Brazil is positioning itself as a major player in CCS, becoming the second country in terms of storage capacity after the United States in 2022, with over 4 million tonnes... Thanks to significant geological formations, Brazil has exceptional potential for long-term CO2 storage, offering a sustainable solution for reducing greenhouse gas emissions. According to the CCS Brazil, the country could capture over 190 million metric tons of CO2 per year, requiring substantial storage capacity. What's more, the Brazilian Center for International Relations (CEBRI) presented scenarios envisaging BECCS (bioenergy with carbon capture and storage) capacities ranging from 274 to 369 million tonnes of CO2 by 2050. 

Denmark and the northern countries

Denmark is emerging as a potential leader in CC Europe), with an ambitious plan supported by recent investments and developments. The Danish government has allocated 16 billion Danish kroner (around 2.2 billion euros) to support the CCS industry, to capture and store at least 3.2 million tonnes of CO2 per year by 2029. The plan includes the launch of two major tenders in 2024 and 2025, with additional investments of $3.9 billion to accelerate the deployment of this crucial technology.

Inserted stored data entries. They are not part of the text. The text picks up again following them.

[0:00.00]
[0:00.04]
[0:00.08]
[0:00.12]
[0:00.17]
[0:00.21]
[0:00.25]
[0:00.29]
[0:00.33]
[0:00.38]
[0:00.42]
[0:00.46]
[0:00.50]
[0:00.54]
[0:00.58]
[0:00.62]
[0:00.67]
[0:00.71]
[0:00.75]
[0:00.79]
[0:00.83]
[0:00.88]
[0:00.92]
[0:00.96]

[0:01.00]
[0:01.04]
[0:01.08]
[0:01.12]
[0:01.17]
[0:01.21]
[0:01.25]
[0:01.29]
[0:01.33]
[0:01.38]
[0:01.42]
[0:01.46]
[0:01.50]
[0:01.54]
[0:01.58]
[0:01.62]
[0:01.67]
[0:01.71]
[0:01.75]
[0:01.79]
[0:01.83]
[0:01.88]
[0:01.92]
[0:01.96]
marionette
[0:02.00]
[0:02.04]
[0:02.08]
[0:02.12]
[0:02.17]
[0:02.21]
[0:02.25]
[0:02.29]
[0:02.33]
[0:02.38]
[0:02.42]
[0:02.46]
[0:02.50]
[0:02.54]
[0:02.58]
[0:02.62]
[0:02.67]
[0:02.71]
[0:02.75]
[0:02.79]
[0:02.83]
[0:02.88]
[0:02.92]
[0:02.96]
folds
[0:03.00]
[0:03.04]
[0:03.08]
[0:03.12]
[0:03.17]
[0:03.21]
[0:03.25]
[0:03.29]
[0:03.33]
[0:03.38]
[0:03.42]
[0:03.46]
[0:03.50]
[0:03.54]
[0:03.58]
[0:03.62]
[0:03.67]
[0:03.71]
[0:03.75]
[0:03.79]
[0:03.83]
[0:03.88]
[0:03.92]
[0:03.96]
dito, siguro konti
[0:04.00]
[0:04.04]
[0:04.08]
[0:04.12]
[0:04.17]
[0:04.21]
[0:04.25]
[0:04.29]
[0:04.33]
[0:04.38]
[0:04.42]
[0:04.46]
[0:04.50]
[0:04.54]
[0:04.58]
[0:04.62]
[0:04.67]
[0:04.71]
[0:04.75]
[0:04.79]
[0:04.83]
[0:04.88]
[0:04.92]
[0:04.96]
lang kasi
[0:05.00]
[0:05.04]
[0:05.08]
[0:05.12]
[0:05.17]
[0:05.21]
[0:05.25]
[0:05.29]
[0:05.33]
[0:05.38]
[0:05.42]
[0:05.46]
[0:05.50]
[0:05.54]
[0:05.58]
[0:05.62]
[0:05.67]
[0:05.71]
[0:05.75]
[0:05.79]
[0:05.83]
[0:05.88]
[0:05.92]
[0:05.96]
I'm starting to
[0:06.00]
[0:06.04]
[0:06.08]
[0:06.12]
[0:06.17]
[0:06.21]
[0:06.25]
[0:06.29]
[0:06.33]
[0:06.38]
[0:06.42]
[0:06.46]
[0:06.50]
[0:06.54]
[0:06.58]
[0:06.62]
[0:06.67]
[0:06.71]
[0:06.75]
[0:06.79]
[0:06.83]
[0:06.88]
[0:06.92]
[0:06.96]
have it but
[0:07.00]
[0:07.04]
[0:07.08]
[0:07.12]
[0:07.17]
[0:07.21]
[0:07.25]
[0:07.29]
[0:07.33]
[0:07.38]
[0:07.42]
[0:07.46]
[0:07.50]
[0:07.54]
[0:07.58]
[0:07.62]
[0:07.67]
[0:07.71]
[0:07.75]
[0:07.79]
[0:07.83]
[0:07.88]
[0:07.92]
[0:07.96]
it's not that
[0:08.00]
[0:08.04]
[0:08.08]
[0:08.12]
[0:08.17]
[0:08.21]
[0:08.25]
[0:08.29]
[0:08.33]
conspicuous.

Denmark's potential for CO2 storage is immense, with estimates ranging from 12 to 22 billion tonnes of CO2 that could be stored underground, mainly under the North Sea. This potential represents around 400 to 700 times Denmark's annual CO2 emissions, underlining the scale of the storage capacity available. The INEOS-led Greensand project plays a key role in this strategy, with plans to start storing CO2 as early as 2028 in safe geological formations such as Gassum.

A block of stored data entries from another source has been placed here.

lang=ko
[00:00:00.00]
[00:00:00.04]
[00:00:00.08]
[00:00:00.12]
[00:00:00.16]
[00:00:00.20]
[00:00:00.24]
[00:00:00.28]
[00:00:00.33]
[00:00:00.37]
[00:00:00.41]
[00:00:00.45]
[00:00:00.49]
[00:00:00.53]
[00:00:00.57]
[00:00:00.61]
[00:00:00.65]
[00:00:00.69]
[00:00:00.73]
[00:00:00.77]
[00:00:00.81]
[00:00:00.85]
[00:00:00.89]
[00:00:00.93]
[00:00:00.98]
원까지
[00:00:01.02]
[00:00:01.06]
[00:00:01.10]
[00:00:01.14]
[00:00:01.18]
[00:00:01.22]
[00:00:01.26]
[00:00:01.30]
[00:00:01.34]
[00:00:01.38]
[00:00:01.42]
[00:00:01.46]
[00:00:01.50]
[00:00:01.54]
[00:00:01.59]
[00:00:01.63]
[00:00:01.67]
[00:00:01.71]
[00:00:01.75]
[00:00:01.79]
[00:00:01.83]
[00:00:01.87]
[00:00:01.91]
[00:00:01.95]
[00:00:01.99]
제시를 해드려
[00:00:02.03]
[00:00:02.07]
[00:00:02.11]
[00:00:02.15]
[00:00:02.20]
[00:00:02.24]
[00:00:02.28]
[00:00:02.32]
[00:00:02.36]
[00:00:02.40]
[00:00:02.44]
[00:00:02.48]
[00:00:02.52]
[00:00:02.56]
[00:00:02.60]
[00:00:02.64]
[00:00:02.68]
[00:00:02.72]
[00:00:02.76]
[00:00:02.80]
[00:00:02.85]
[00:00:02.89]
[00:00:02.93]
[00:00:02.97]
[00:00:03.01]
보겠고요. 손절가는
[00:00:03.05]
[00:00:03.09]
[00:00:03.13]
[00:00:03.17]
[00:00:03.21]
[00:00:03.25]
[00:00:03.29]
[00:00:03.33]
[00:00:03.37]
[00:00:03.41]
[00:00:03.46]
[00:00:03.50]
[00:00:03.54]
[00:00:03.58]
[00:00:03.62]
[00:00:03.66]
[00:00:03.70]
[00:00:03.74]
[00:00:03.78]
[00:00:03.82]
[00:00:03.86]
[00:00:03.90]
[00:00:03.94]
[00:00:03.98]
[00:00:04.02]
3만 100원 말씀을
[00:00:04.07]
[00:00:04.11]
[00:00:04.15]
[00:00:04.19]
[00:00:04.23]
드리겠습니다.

In addition, Denmark is becoming a European hub for cross-border CO2 storage, collaborating with countries such as Norway, Sweden, Belgium and the Netherlands to develop continental-scale CO2 transport and storage infrastructures. For example, in partnership with Norway, the 2024 Northern Lights project will transport and store up to 1.5 million tonnes of CO2 per year beneath the North Sea.

Conclusion

Carbon management technologies, including EDC, CCS, and CCU, play complementary but distinct roles in the overall decarbonization strategy. These technologies differ not only in their approach to the source of CO₂-EDC targeting atmospheric CO₂ and CCS/CCU focusing on industrial emissions-but also in their temporality and end goals. CCS, envisaged as a transitional technology by the International Energy Agency until 2030-2040, is crucial for immediately reducing industrial emissions. In parallel, EDC, which aims for a net reduction in atmospheric CO₂ concentrations, is projected to play a key role post-2030, after significant emissions reductions have been achieved.

By adopting a proactive CCS and CCU strategy, France is laying the groundwork for the future development of EDC. By establishing a robust infrastructure for CCS, France is not only addressing its immediate emissions reduction targets, but is also paving the way for the large-scale deployment of EDC. This early development is essential, as it is estimated that almost 70 Mt of EDC capacity will be needed in the future to achieve carbon neutrality. Ultimately, the strategic integration and implementation of these carbon capture technologies will be vital to achieving global climate ambitions and a sustainable, resilient future.

AFEN is dedicated to promoting and supporting all forms of Carbon Dioxide Elimination (CDE) technologies, including those that are complementary to Carbon Capture and Storage (CCS). This commitment reflects the association's desire to create synergies between different emission reduction technologies, thereby optimizing national efforts to achieve carbon neutrality.